But as you can well imagine, the Pentium cores aren’t what gives Larrabee its processing power. To be able to compete with GPUs on their home playing field, you need a lot more than an FPU or even SSE. So Intel equipped each core with a vector unit operating on 16 elements simultaneously (compared to four for SSE or the Cell’s SPUs). These units are capable of operating on integers, single-precision floating-point numbers, and double-precision floating-point numbers. While the throughput is consequently reduced by half, it is still greater than current GPUs, which are between two and four times slower in the case of AMD’s and practically 10 times slower than Nvidia’s when moving from single to double precision.

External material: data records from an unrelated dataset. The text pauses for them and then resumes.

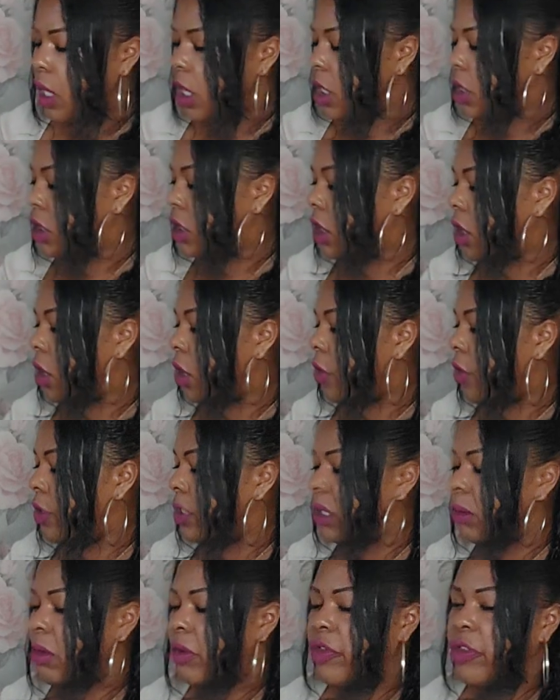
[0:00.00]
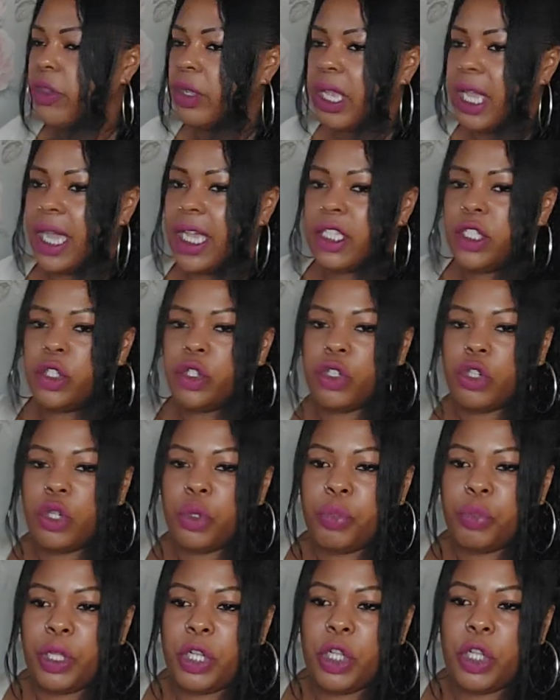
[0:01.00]
So some of you guys, you
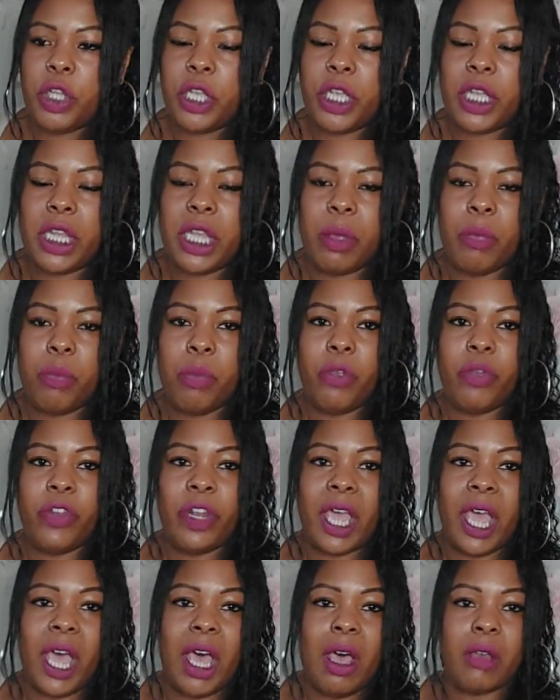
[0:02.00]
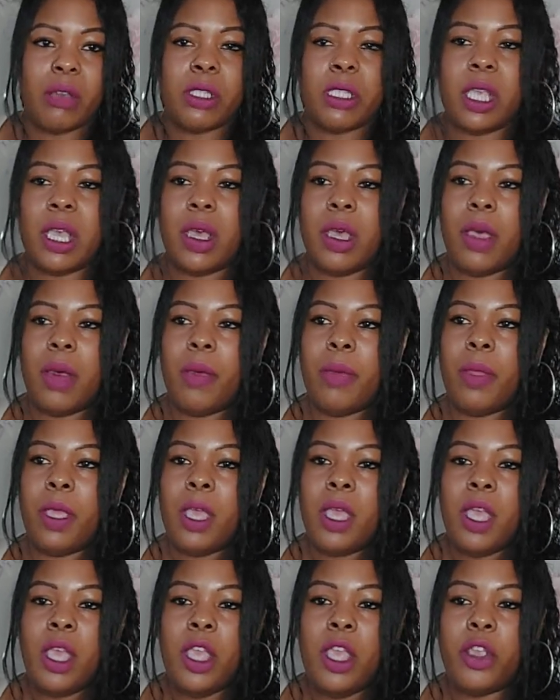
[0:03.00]
could be looking at moving a house. Um,
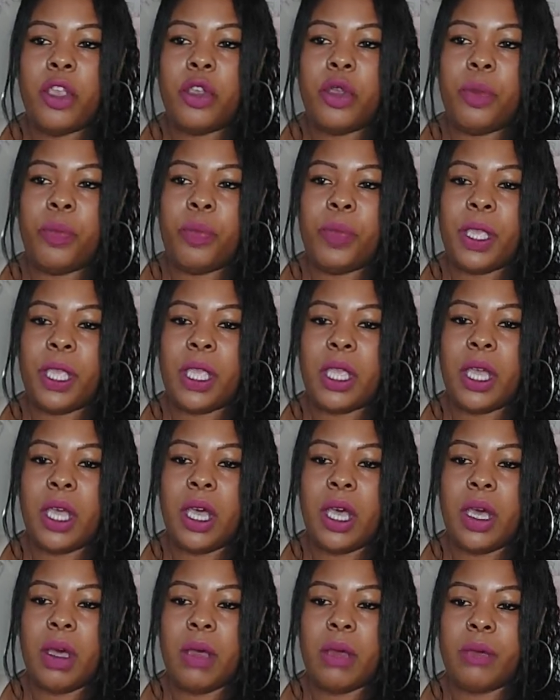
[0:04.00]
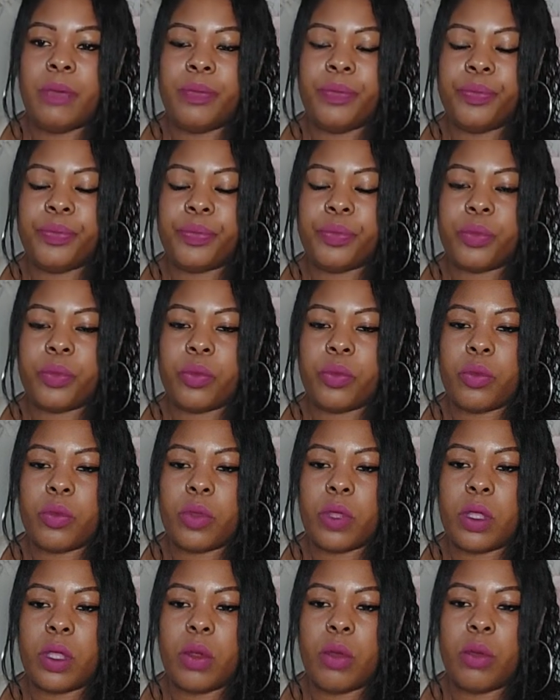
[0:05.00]
it could be, um,
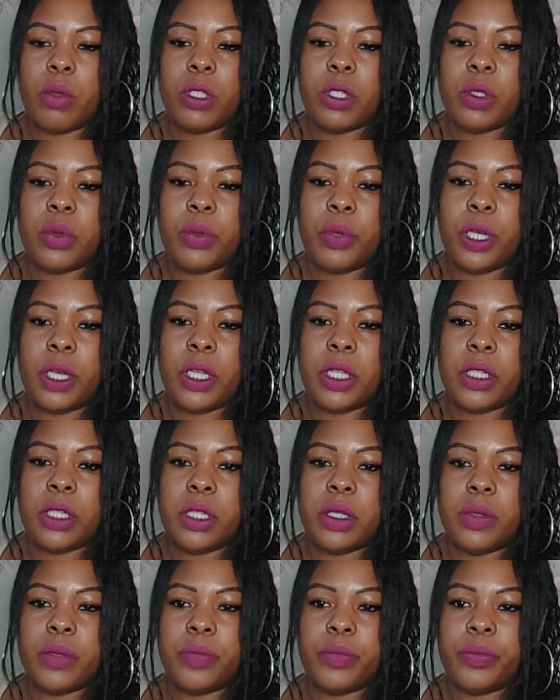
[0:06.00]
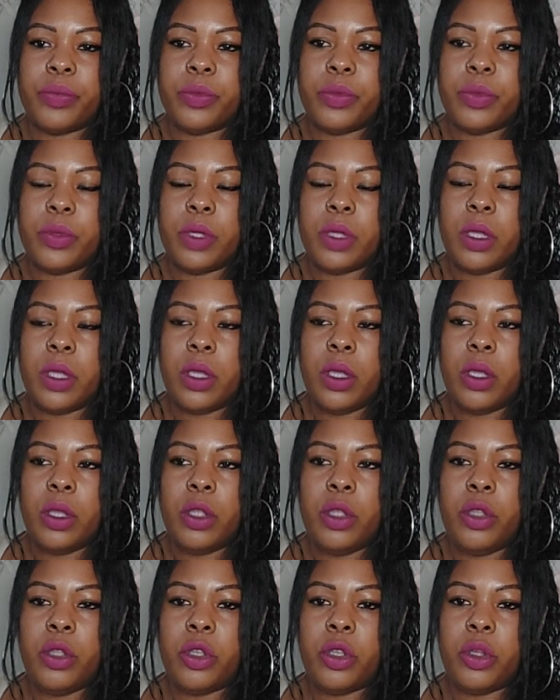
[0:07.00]
what's the word?
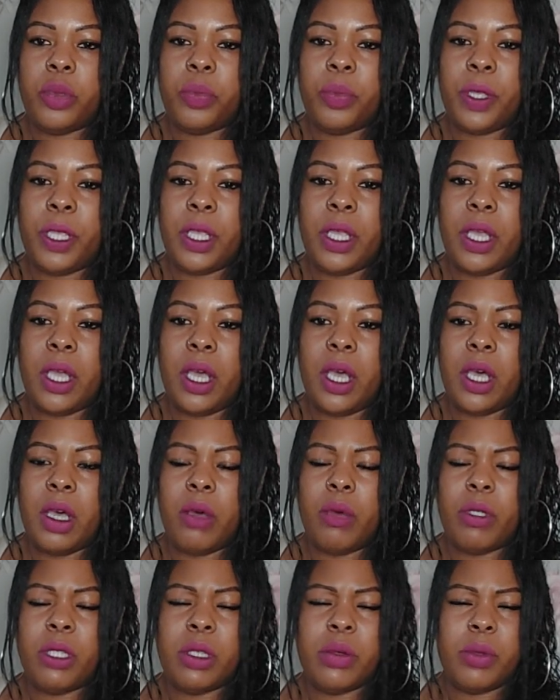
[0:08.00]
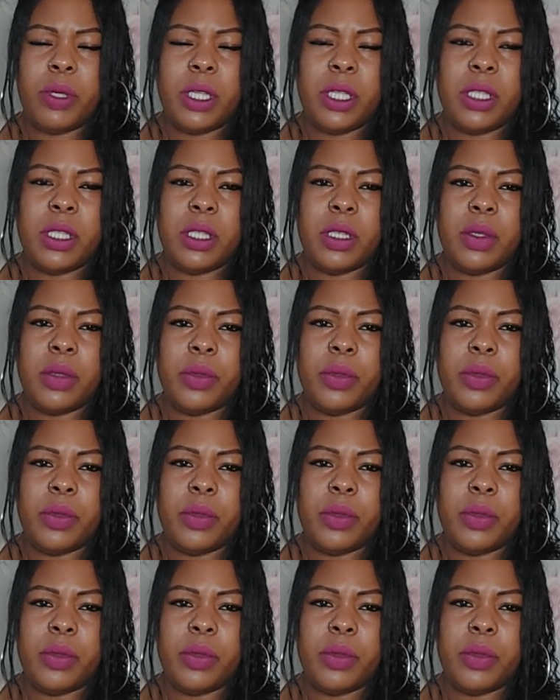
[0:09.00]
You could be, uh, what's the word?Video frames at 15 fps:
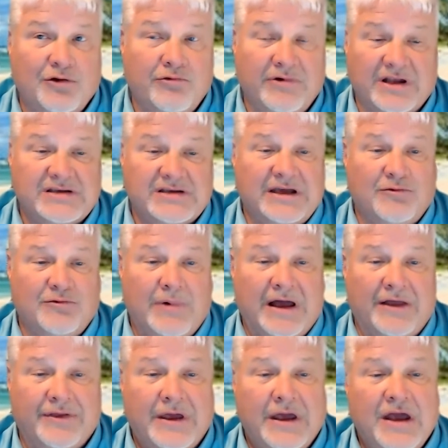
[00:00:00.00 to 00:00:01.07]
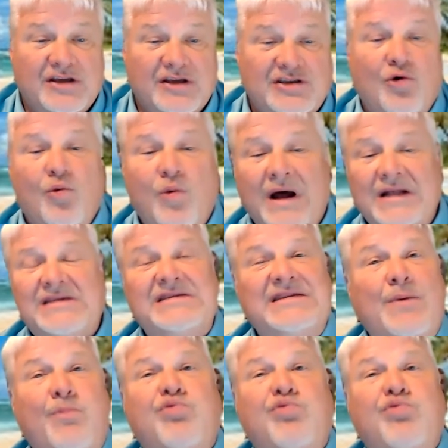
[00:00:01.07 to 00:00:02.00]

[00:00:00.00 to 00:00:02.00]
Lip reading: or real estate wealth. So what's the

Rather than extending the SSE instruction set (again) to support the new vector unit, the Intel engineers created a new one, called Larrabee new instructions (LRBni). Intel is rather vague about the instructions supported at the moment, but we should learn more about that at the upcoming Game Developers Conference (GDC). Intel plans several press conferences at the trade show during which Michael Abrash, of RAD Game Tools, and Intel’s Tom Forsyth should communicate details about the instruction set.
We do already know several things, however: The instruction set supports up to three operands, enabling implementation of multiply-and-add (MAD) instructions and also execution of non-destructive operations, unlike SSE, in which one of the source registers is overwritten to write the value of the result. Compared to the VMX instruction set found in the Cell’s PowerPC Processing Element (PPE), for example, which operates only on registers, here one of the operands can be read directly from the L1 cache, enabling its use as an extended register file. This unit is also very flexible, since it can reorganize the data in a register or execute various conversions in the “exotic” formats frequently found in GPUs without loss of performance, or in the worst case, with only a slight reduction in performance. These conversions can be executed directly at the time the data is loaded from cache memory, allowing them to be stored in memory in a compact form, which maximizes the quantity of data contained in the cache memory.
Another interesting particularity of the unit is its ability to execute scatter/gather operations, which are typically problematic in a GPU. SIMD units are generally very constraining when it comes to memory access. A vector is read in memory from a single address that often has particular constraints regarding memory alignment. Larrabee is much more flexible. It’s possible to load or store the 16 elements of a vector in memory from 16 different addresses contained in another vector. Obviously, totally incoherent memory accesses will negatively impact the cache memory, and in the worst case, up to 16 cycles will be necessary to perform this type of operation (a maximum of one line of cache is read per cycle).